The Roma community issues go back much more then the 90s wild east economic chaos. The Roma prior to WWII were largely unnoticed because they were a nomadic people who moved in small groups around Europe quite freely and only a few settled somewhere permanently. The first shock for to the Roma community when the German Nazis targeted them in their genocidal policies. Along with the Jews gays communists and Roma were put in concentration camps and murdered. After WWII the Roma again started to live there nomadic lifestyle. This was however came to an abrupt end when half of the continent was consumed by communism and the beginning of the cold war and the raising of the iron curtain. It was no longer permissible to cross national borders at will. All over Europe democratic(capitalist) dictatorial(communist) start running programs to settle the Roma people. The democratic part of Europe made the programs voluntary. However in the communist bloc the program to settle the Roma was enforced quite strongly. The first generation of Roma had a really hard time. They were uneducated and the only jobs they could get (and were forced to take)were hard jobs in the coal mines and factories. Absolutely contrary to their life style they found themselves living on small wages on as you correctly pointed out outskirts of society. "Crime"(under the communit regime it was a felony to be unemployed) rose and as a community they began to fall apart.
Geo says:
Under Communism the Roma had jobs, if you wish mandatory jobs, they got paid and had a chance for education and advancement. The collapse of communism eliminated virtually all low-skilled and low-paying jobs, the Roma has no jobs, no opportunities because of tremendous discrimination.

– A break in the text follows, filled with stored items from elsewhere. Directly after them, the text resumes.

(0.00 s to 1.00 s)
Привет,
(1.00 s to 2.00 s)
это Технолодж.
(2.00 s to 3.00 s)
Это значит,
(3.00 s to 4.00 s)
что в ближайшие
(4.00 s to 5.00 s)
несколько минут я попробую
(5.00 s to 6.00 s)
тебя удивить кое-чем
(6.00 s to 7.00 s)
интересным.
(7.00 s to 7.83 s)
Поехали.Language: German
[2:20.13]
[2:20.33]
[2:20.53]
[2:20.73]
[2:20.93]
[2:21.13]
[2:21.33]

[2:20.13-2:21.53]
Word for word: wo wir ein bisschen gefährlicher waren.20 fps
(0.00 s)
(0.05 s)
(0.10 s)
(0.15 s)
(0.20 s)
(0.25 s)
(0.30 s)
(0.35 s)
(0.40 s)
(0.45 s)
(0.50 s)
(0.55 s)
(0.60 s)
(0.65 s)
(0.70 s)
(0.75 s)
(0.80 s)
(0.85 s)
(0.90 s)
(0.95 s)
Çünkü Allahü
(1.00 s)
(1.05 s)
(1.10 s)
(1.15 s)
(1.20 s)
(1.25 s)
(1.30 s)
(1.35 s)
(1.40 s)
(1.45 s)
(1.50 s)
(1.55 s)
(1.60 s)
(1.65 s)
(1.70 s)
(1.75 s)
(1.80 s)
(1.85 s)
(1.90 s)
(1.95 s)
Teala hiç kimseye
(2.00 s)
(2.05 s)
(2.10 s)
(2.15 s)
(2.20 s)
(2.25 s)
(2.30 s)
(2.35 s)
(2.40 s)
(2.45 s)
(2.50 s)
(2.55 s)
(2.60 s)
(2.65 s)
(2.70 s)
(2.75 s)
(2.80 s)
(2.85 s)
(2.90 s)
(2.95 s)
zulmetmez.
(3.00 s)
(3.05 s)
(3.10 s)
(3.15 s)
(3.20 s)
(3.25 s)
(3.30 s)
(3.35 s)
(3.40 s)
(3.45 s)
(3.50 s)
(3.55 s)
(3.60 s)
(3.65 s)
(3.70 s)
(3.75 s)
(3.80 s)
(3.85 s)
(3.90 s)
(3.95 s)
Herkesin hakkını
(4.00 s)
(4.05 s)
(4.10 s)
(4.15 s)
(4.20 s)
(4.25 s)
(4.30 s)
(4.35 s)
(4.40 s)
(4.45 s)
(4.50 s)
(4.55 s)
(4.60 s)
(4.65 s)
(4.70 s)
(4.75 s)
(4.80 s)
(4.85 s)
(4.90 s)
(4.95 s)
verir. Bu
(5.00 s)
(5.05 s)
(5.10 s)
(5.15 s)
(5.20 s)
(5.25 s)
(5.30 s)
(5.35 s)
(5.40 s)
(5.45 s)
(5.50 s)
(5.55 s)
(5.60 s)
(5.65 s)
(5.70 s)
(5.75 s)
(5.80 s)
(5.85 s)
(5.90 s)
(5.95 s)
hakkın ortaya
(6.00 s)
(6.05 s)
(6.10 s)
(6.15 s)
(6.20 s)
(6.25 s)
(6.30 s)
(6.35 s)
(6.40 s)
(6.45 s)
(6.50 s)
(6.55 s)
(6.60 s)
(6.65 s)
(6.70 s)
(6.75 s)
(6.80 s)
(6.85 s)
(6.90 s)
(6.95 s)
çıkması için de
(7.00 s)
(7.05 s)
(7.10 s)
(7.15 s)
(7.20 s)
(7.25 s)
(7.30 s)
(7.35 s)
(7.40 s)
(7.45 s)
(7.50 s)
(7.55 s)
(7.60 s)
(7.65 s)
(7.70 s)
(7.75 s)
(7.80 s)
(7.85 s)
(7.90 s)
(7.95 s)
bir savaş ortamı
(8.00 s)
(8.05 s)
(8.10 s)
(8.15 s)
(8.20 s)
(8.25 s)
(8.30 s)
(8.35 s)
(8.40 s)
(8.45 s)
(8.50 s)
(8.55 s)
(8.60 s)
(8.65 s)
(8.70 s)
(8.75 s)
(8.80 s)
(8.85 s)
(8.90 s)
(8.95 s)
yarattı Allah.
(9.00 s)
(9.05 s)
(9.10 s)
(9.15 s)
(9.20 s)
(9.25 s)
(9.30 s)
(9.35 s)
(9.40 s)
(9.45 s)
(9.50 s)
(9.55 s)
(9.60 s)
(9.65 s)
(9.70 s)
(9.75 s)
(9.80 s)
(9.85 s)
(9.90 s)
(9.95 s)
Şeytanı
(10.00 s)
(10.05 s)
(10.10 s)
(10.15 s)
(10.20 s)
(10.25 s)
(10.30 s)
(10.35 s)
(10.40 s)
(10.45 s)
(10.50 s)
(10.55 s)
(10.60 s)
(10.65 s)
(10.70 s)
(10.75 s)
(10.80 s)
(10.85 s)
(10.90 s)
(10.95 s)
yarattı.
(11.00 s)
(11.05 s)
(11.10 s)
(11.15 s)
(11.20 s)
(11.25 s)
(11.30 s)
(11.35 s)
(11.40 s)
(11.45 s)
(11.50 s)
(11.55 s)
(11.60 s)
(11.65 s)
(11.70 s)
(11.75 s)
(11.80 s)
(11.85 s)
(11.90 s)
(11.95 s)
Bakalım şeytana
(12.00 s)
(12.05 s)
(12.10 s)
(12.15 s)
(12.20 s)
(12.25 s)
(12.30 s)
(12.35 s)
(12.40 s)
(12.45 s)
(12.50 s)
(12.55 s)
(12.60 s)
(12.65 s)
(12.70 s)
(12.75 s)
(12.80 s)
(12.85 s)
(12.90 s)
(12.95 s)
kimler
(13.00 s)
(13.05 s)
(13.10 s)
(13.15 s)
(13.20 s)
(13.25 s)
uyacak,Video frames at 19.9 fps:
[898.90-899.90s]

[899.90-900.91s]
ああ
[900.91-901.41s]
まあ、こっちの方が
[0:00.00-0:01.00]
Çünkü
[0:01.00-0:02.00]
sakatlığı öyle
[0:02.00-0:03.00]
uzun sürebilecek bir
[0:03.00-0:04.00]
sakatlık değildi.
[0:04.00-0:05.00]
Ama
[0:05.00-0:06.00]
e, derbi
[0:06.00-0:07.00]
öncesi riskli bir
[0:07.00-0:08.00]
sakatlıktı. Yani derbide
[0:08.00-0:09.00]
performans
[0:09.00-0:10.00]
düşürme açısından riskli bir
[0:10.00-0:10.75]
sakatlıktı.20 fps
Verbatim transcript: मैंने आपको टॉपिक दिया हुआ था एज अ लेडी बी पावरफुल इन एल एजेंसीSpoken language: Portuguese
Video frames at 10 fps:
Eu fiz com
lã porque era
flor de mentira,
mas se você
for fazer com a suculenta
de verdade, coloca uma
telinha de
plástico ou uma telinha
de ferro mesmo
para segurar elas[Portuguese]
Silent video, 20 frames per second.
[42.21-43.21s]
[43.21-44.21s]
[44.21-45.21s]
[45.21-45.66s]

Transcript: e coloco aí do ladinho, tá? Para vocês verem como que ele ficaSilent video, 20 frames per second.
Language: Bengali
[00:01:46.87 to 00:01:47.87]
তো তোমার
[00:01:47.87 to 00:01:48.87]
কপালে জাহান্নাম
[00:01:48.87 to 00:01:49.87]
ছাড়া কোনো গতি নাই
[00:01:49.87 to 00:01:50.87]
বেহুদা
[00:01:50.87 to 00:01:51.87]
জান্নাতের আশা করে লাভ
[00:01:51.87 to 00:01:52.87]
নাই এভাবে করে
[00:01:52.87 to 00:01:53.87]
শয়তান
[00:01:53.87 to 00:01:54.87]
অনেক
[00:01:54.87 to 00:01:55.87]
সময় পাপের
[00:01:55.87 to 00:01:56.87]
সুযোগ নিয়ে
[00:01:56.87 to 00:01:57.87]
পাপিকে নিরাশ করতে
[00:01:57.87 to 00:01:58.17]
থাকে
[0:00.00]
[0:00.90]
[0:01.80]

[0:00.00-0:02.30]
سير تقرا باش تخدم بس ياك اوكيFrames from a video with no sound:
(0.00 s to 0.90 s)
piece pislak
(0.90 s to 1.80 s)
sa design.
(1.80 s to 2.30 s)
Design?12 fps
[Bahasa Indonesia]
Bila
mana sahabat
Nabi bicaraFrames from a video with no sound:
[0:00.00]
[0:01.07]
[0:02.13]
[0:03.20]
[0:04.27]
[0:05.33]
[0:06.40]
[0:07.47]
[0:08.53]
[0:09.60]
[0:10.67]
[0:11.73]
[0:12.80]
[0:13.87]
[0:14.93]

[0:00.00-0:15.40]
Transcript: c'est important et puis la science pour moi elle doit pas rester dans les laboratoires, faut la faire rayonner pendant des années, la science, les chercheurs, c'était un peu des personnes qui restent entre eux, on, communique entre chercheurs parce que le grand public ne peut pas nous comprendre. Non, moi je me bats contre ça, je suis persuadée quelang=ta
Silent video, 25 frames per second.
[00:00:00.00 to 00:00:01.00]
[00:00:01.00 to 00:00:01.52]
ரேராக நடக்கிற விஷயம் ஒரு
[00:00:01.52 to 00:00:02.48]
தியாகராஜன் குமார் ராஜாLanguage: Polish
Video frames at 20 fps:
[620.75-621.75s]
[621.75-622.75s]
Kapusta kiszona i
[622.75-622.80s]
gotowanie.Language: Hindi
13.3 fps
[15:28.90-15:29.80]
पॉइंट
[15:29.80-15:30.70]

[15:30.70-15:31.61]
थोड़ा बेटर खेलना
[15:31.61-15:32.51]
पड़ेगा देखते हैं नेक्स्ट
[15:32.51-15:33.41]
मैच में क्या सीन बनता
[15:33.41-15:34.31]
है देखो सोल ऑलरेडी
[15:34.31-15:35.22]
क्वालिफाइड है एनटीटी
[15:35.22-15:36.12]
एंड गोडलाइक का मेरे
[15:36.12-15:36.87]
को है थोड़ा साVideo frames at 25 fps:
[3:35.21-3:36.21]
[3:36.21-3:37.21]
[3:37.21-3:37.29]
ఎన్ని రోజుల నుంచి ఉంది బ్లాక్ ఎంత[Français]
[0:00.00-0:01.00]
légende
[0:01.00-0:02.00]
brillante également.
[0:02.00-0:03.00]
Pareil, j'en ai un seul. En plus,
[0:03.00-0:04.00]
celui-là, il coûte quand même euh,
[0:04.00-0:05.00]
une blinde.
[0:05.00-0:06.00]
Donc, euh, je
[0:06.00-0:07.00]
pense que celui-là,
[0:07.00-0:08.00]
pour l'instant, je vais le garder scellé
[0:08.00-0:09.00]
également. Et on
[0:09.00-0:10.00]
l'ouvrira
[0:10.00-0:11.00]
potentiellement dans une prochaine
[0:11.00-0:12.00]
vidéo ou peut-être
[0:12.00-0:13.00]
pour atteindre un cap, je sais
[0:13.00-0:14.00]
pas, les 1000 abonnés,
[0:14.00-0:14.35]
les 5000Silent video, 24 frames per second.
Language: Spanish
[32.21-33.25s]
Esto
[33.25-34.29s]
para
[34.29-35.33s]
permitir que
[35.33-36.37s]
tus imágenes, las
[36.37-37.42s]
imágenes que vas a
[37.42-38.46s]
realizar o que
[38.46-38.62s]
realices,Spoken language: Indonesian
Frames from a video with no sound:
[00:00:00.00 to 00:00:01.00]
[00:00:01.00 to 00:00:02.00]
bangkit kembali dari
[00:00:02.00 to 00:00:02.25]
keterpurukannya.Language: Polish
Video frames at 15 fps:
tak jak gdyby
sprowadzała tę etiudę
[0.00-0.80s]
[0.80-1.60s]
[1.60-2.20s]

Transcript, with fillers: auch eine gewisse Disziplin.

The Czech, Slovak and Hungarian Roma situation similar to the status of Jews in the 1930s and a "final solution" for the Roma is everyday conversation and media topic in those countries.
Without question there will be a violent racist explosion in those countries, Canada and other countries must let the Roma in, in order to avoid a new Roma Holocaust.
The Roma are extremely talented, Charley Chaplin or György Cziffra were Roma, just to name a few.